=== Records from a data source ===
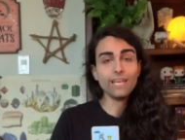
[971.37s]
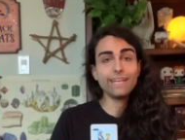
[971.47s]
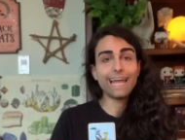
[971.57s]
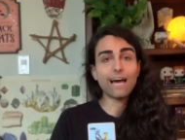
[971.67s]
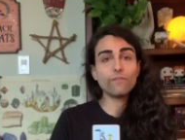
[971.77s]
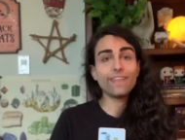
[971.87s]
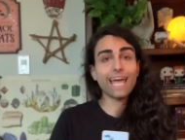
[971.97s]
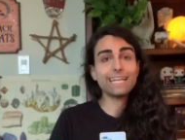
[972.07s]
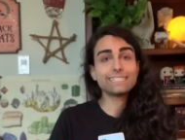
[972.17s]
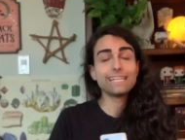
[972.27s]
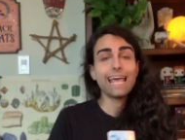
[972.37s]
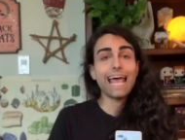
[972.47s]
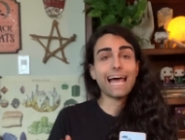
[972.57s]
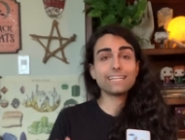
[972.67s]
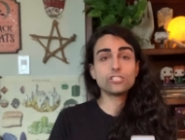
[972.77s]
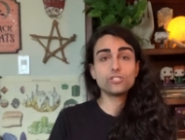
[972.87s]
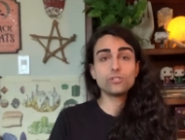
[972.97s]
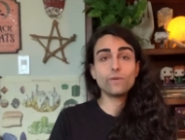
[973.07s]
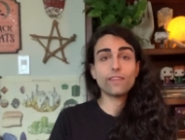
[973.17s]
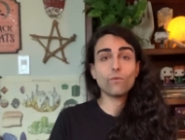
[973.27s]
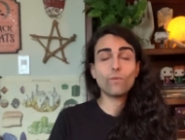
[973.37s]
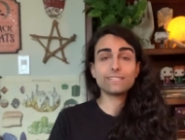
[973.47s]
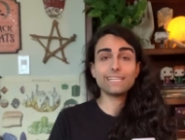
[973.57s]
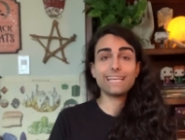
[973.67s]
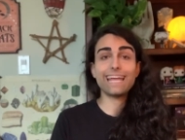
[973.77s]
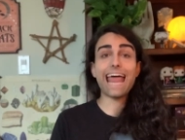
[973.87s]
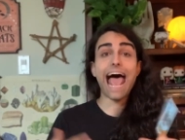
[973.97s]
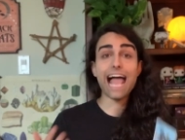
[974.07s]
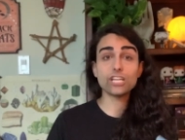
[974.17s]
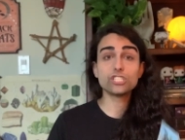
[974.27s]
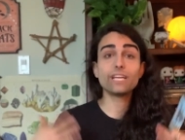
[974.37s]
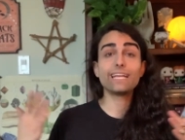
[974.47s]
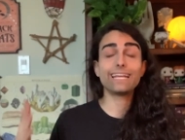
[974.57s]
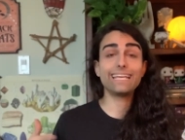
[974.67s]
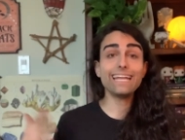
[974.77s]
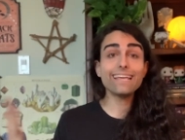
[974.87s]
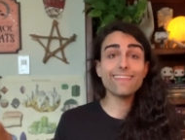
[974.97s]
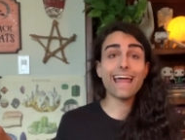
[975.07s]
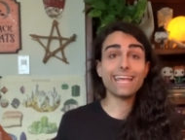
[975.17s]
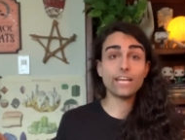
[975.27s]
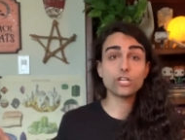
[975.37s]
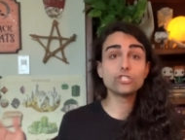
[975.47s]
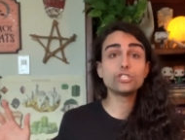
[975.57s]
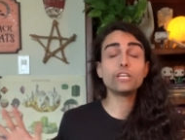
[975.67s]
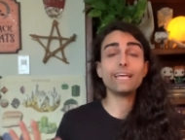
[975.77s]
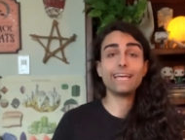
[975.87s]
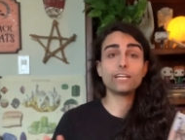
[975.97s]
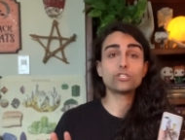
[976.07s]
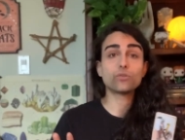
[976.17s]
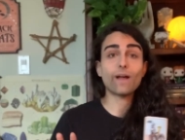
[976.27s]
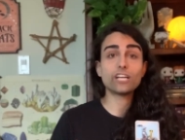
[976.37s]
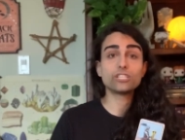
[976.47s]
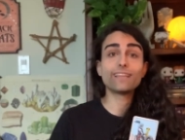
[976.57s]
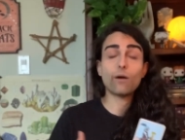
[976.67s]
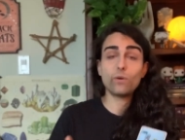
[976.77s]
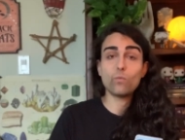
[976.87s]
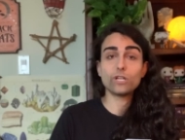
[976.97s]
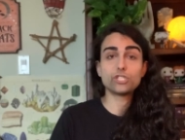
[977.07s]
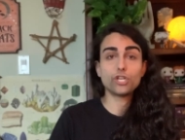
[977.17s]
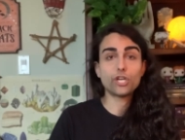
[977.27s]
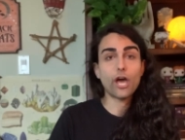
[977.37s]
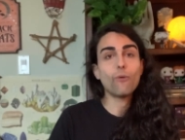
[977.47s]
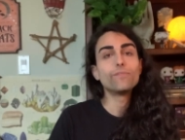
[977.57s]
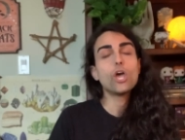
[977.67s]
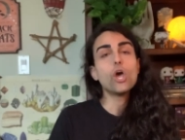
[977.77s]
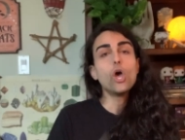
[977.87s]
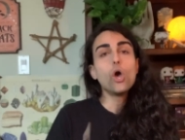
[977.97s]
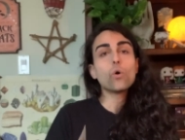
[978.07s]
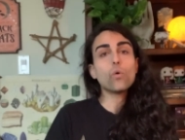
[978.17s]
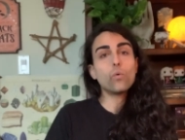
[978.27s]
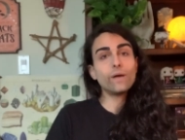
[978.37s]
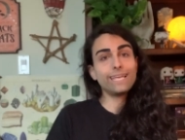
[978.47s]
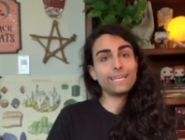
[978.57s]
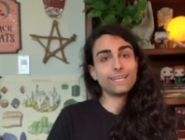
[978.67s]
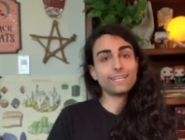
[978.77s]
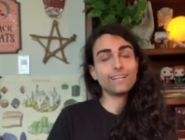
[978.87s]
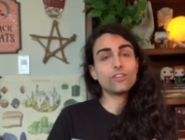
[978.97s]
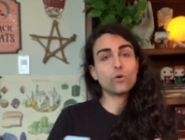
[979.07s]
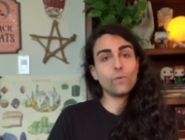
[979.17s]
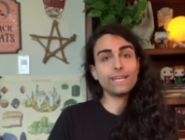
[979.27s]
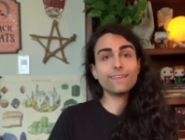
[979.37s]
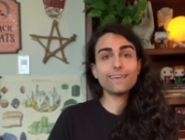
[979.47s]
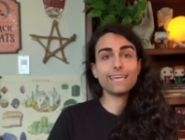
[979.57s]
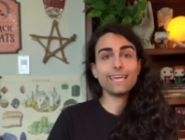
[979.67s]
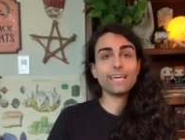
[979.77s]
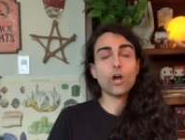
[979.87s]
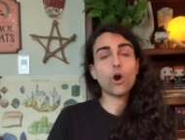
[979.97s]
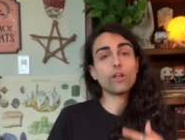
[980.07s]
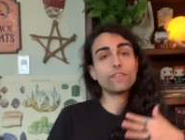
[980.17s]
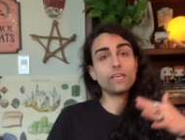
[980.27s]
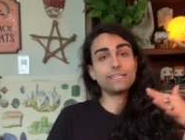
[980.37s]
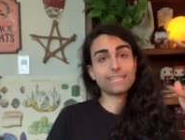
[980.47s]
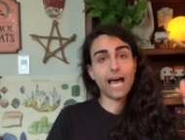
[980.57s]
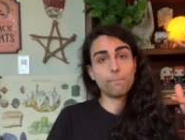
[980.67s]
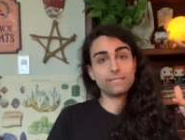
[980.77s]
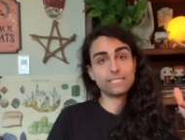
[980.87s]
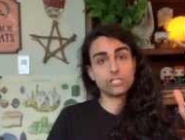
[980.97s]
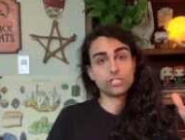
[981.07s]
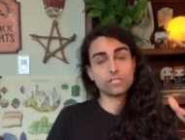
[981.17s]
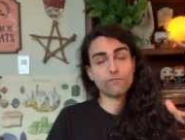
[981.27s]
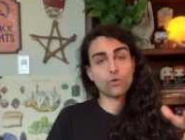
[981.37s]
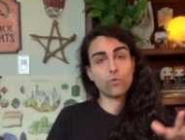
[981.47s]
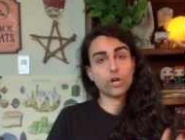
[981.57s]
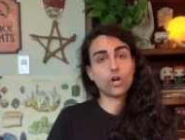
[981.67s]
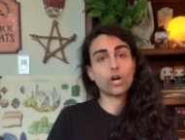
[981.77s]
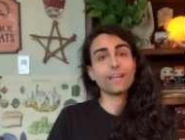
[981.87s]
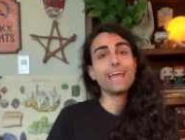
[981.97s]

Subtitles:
Now, knights has to do with, once again, action and getting that energy in a direction that we want to go. The queen and the king are the top positions of the court card.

=== TASK INSTRUCTIONS ===
Repeat, word for word, each of the records, omitting any image they hold.

=== OUTPUT OF THE TASK ===
[971.37s]
[971.47s]
[971.57s]
[971.67s]
[971.77s]
[971.87s]
[971.97s]
[972.07s]
[972.17s]
[972.27s]
[972.37s]
[972.47s]
[972.57s]
[972.67s]
[972.77s]
[972.87s]
[972.97s]
[973.07s]
[973.17s]
[973.27s]
[973.37s]
[973.47s]
[973.57s]
[973.67s]
[973.77s]
[973.87s]
[973.97s]
[974.07s]
[974.17s]
[974.27s]
[974.37s]
[974.47s]
[974.57s]
[974.67s]
[974.77s]
[974.87s]
[974.97s]
[975.07s]
[975.17s]
[975.27s]
[975.37s]
[975.47s]
[975.57s]
[975.67s]
[975.77s]
[975.87s]
[975.97s]
[976.07s]
[976.17s]
[976.27s]
[976.37s]
[976.47s]
[976.57s]
[976.67s]
[976.77s]
[976.87s]
[976.97s]
[977.07s]
[977.17s]
[977.27s]
[977.37s]
[977.47s]
[977.57s]
[977.67s]
[977.77s]
[977.87s]
[977.97s]
[978.07s]
[978.17s]
[978.27s]
[978.37s]
[978.47s]
[978.57s]
[978.67s]
[978.77s]
[978.87s]
[978.97s]
[979.07s]
[979.17s]
[979.27s]
[979.37s]
[979.47s]
[979.57s]
[979.67s]
[979.77s]
[979.87s]
[979.97s]
[980.07s]
[980.17s]
[980.27s]
[980.37s]
[980.47s]
[980.57s]
[980.67s]
[980.77s]
[980.87s]
[980.97s]
[981.07s]
[981.17s]
[981.27s]
[981.37s]
[981.47s]
[981.57s]
[981.67s]
[981.77s]
[981.87s]
[981.97s]

Subtitles:
Now, knights has to do with, once again, action and getting that energy in a direction that we want to go. The queen and the king are the top positions of the court card.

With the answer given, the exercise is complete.